**Your assignment:** A verbatim transcription of every record below is required.

[Collected data entries]
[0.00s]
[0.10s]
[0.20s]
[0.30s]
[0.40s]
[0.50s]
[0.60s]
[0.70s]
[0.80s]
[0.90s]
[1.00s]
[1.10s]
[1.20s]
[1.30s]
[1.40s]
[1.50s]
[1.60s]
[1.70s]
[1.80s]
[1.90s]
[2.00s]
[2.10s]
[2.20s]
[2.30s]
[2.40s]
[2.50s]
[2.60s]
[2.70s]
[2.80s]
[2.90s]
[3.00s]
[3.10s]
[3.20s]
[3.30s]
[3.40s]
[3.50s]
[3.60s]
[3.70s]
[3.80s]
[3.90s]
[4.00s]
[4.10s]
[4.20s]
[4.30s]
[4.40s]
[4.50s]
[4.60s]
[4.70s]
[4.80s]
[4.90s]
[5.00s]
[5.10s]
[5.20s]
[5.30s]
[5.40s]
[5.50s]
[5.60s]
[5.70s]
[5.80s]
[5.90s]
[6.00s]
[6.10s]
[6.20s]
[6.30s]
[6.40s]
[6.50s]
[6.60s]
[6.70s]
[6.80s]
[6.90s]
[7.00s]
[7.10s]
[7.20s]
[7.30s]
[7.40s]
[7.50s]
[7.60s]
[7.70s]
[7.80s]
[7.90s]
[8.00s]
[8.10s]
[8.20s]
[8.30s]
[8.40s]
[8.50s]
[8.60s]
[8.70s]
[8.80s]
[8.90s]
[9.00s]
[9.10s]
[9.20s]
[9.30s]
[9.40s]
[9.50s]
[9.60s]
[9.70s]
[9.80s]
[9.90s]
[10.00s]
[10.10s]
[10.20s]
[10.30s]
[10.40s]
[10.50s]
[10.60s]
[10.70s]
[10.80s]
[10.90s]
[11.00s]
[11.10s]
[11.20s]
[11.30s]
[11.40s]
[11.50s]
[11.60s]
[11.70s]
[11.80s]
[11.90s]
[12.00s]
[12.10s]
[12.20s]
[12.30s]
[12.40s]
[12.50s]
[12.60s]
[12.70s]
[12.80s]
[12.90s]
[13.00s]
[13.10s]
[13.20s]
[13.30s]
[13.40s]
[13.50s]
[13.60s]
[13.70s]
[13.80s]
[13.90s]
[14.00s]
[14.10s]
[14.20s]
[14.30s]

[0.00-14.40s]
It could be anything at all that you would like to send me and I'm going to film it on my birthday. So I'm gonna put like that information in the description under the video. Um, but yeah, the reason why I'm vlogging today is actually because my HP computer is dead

**Expected output:**
[0.00s]
[0.10s]
[0.20s]
[0.30s]
[0.40s]
[0.50s]
[0.60s]
[0.70s]
[0.80s]
[0.90s]
[1.00s]
[1.10s]
[1.20s]
[1.30s]
[1.40s]
[1.50s]
[1.60s]
[1.70s]
[1.80s]
[1.90s]
[2.00s]
[2.10s]
[2.20s]
[2.30s]
[2.40s]
[2.50s]
[2.60s]
[2.70s]
[2.80s]
[2.90s]
[3.00s]
[3.10s]
[3.20s]
[3.30s]
[3.40s]
[3.50s]
[3.60s]
[3.70s]
[3.80s]
[3.90s]
[4.00s]
[4.10s]
[4.20s]
[4.30s]
[4.40s]
[4.50s]
[4.60s]
[4.70s]
[4.80s]
[4.90s]
[5.00s]
[5.10s]
[5.20s]
[5.30s]
[5.40s]
[5.50s]
[5.60s]
[5.70s]
[5.80s]
[5.90s]
[6.00s]
[6.10s]
[6.20s]
[6.30s]
[6.40s]
[6.50s]
[6.60s]
[6.70s]
[6.80s]
[6.90s]
[7.00s]
[7.10s]
[7.20s]
[7.30s]
[7.40s]
[7.50s]
[7.60s]
[7.70s]
[7.80s]
[7.90s]
[8.00s]
[8.10s]
[8.20s]
[8.30s]
[8.40s]
[8.50s]
[8.60s]
[8.70s]
[8.80s]
[8.90s]
[9.00s]
[9.10s]
[9.20s]
[9.30s]
[9.40s]
[9.50s]
[9.60s]
[9.70s]
[9.80s]
[9.90s]
[10.00s]
[10.10s]
[10.20s]
[10.30s]
[10.40s]
[10.50s]
[10.60s]
[10.70s]
[10.80s]
[10.90s]
[11.00s]
[11.10s]
[11.20s]
[11.30s]
[11.40s]
[11.50s]
[11.60s]
[11.70s]
[11.80s]
[11.90s]
[12.00s]
[12.10s]
[12.20s]
[12.30s]
[12.40s]
[12.50s]
[12.60s]
[12.70s]
[12.80s]
[12.90s]
[13.00s]
[13.10s]
[13.20s]
[13.30s]
[13.40s]
[13.50s]
[13.60s]
[13.70s]
[13.80s]
[13.90s]
[14.00s]
[14.10s]
[14.20s]
[14.30s]

[0.00-14.40s]
It could be anything at all that you would like to send me and I'm going to film it on my birthday. So I'm gonna put like that information in the description under the video. Um, but yeah, the reason why I'm vlogging today is actually because my HP computer is dead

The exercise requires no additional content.